Whence comes this amazing modernity and complexity? From many sources:—Provencal love-lore, Oriental subtlety, and Celtic mysticism—all blended by that marvellous dexterity, style, malice, and measure which are so utterly French that English has no adequate words for them. We said Celtic mysticism, but there is something else about Chretien which is also Celtic, though very far from being mystic . We talk a great deal nowadays about Celtic melancholy, Celtic dreaminess, Celtic other-worldliness ; and we forget the qualities that made Caesar's Gauls, St. Paul's Galatians, so different from the grave and steadfast Romans—that loud Gaulois that has made the Parisian the typical Frenchman. A different being, this modern Athenian, from the mystic Irish peasant we see in the poetic modern Irish drama!—and yet both are Celts.
The twelfth century was an age in which women had full scope—in which the Empress Maud herself took the field against her foe, in which Stephen's queen seized a fortress, in which a wife could move her husband to war or to peace, in which a Marie of Champagne (Eleanor's daughter) could set the tone of great poets and choose their subjects.

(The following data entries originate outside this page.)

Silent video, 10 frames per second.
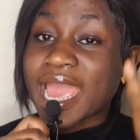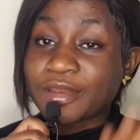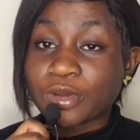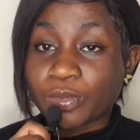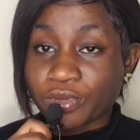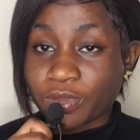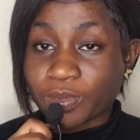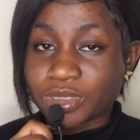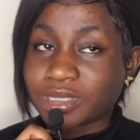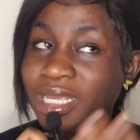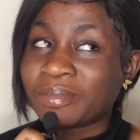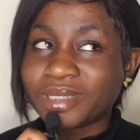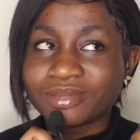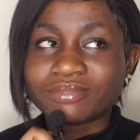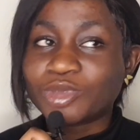end up with the person. I
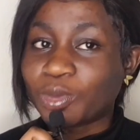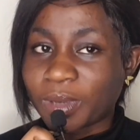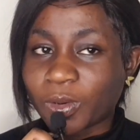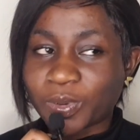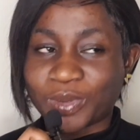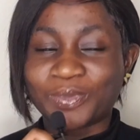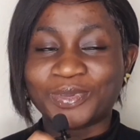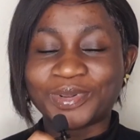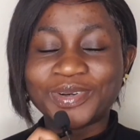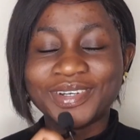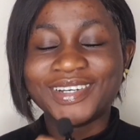mean, normal people.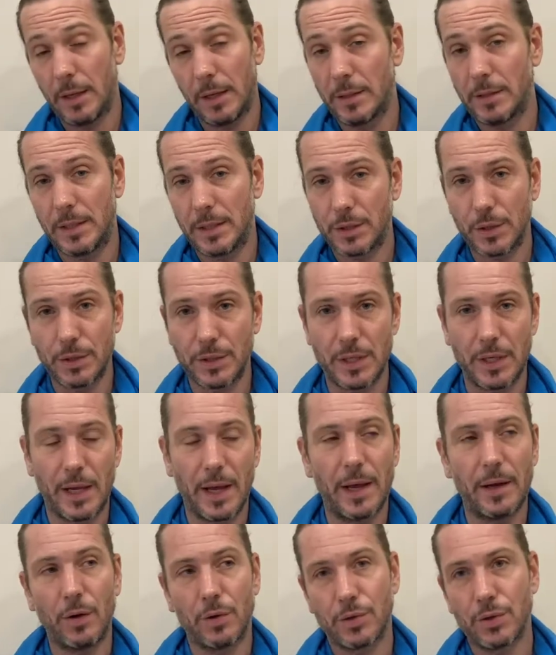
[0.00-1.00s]
disgusting.
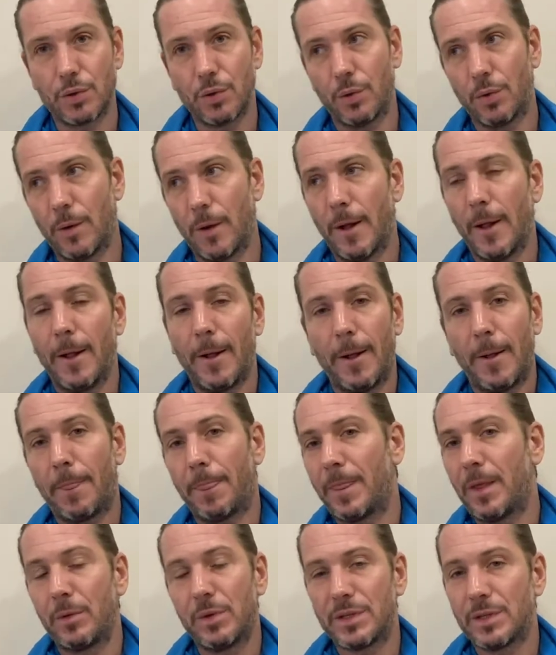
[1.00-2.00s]
And also,
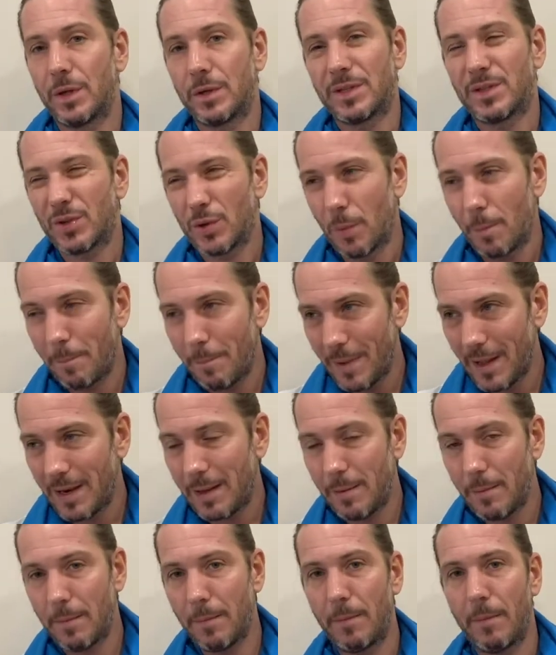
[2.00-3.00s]
there is not so
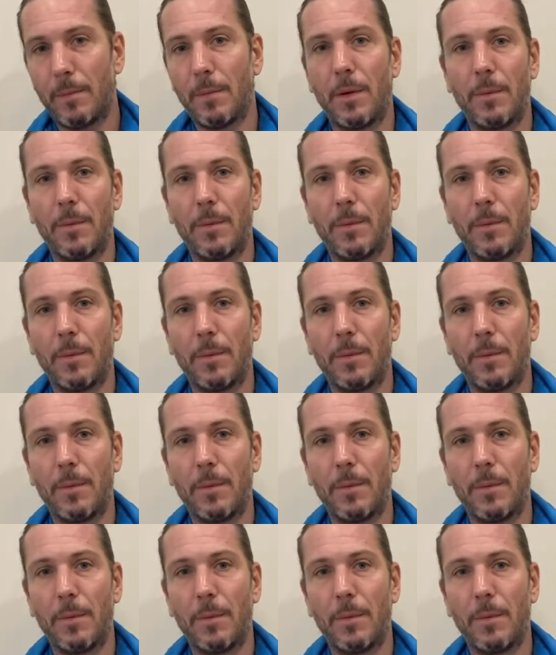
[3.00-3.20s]
many,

If, then, this woman-worship, this complexity of love, this self-debating, first comes into literature with Chretien de Troyes, and is still with us, no more interesting work exists than his earliest masterpiece, Cliges. The delicate and reticent Soredamors; the courteous and lovable, Guinevere; the proud and passionate Fenice, who will not sacrifice her fair fame and chastity; the sorceress Thessala, ancestress of Juliet's nurse—these form a gallery of portraits unprecedented in literature.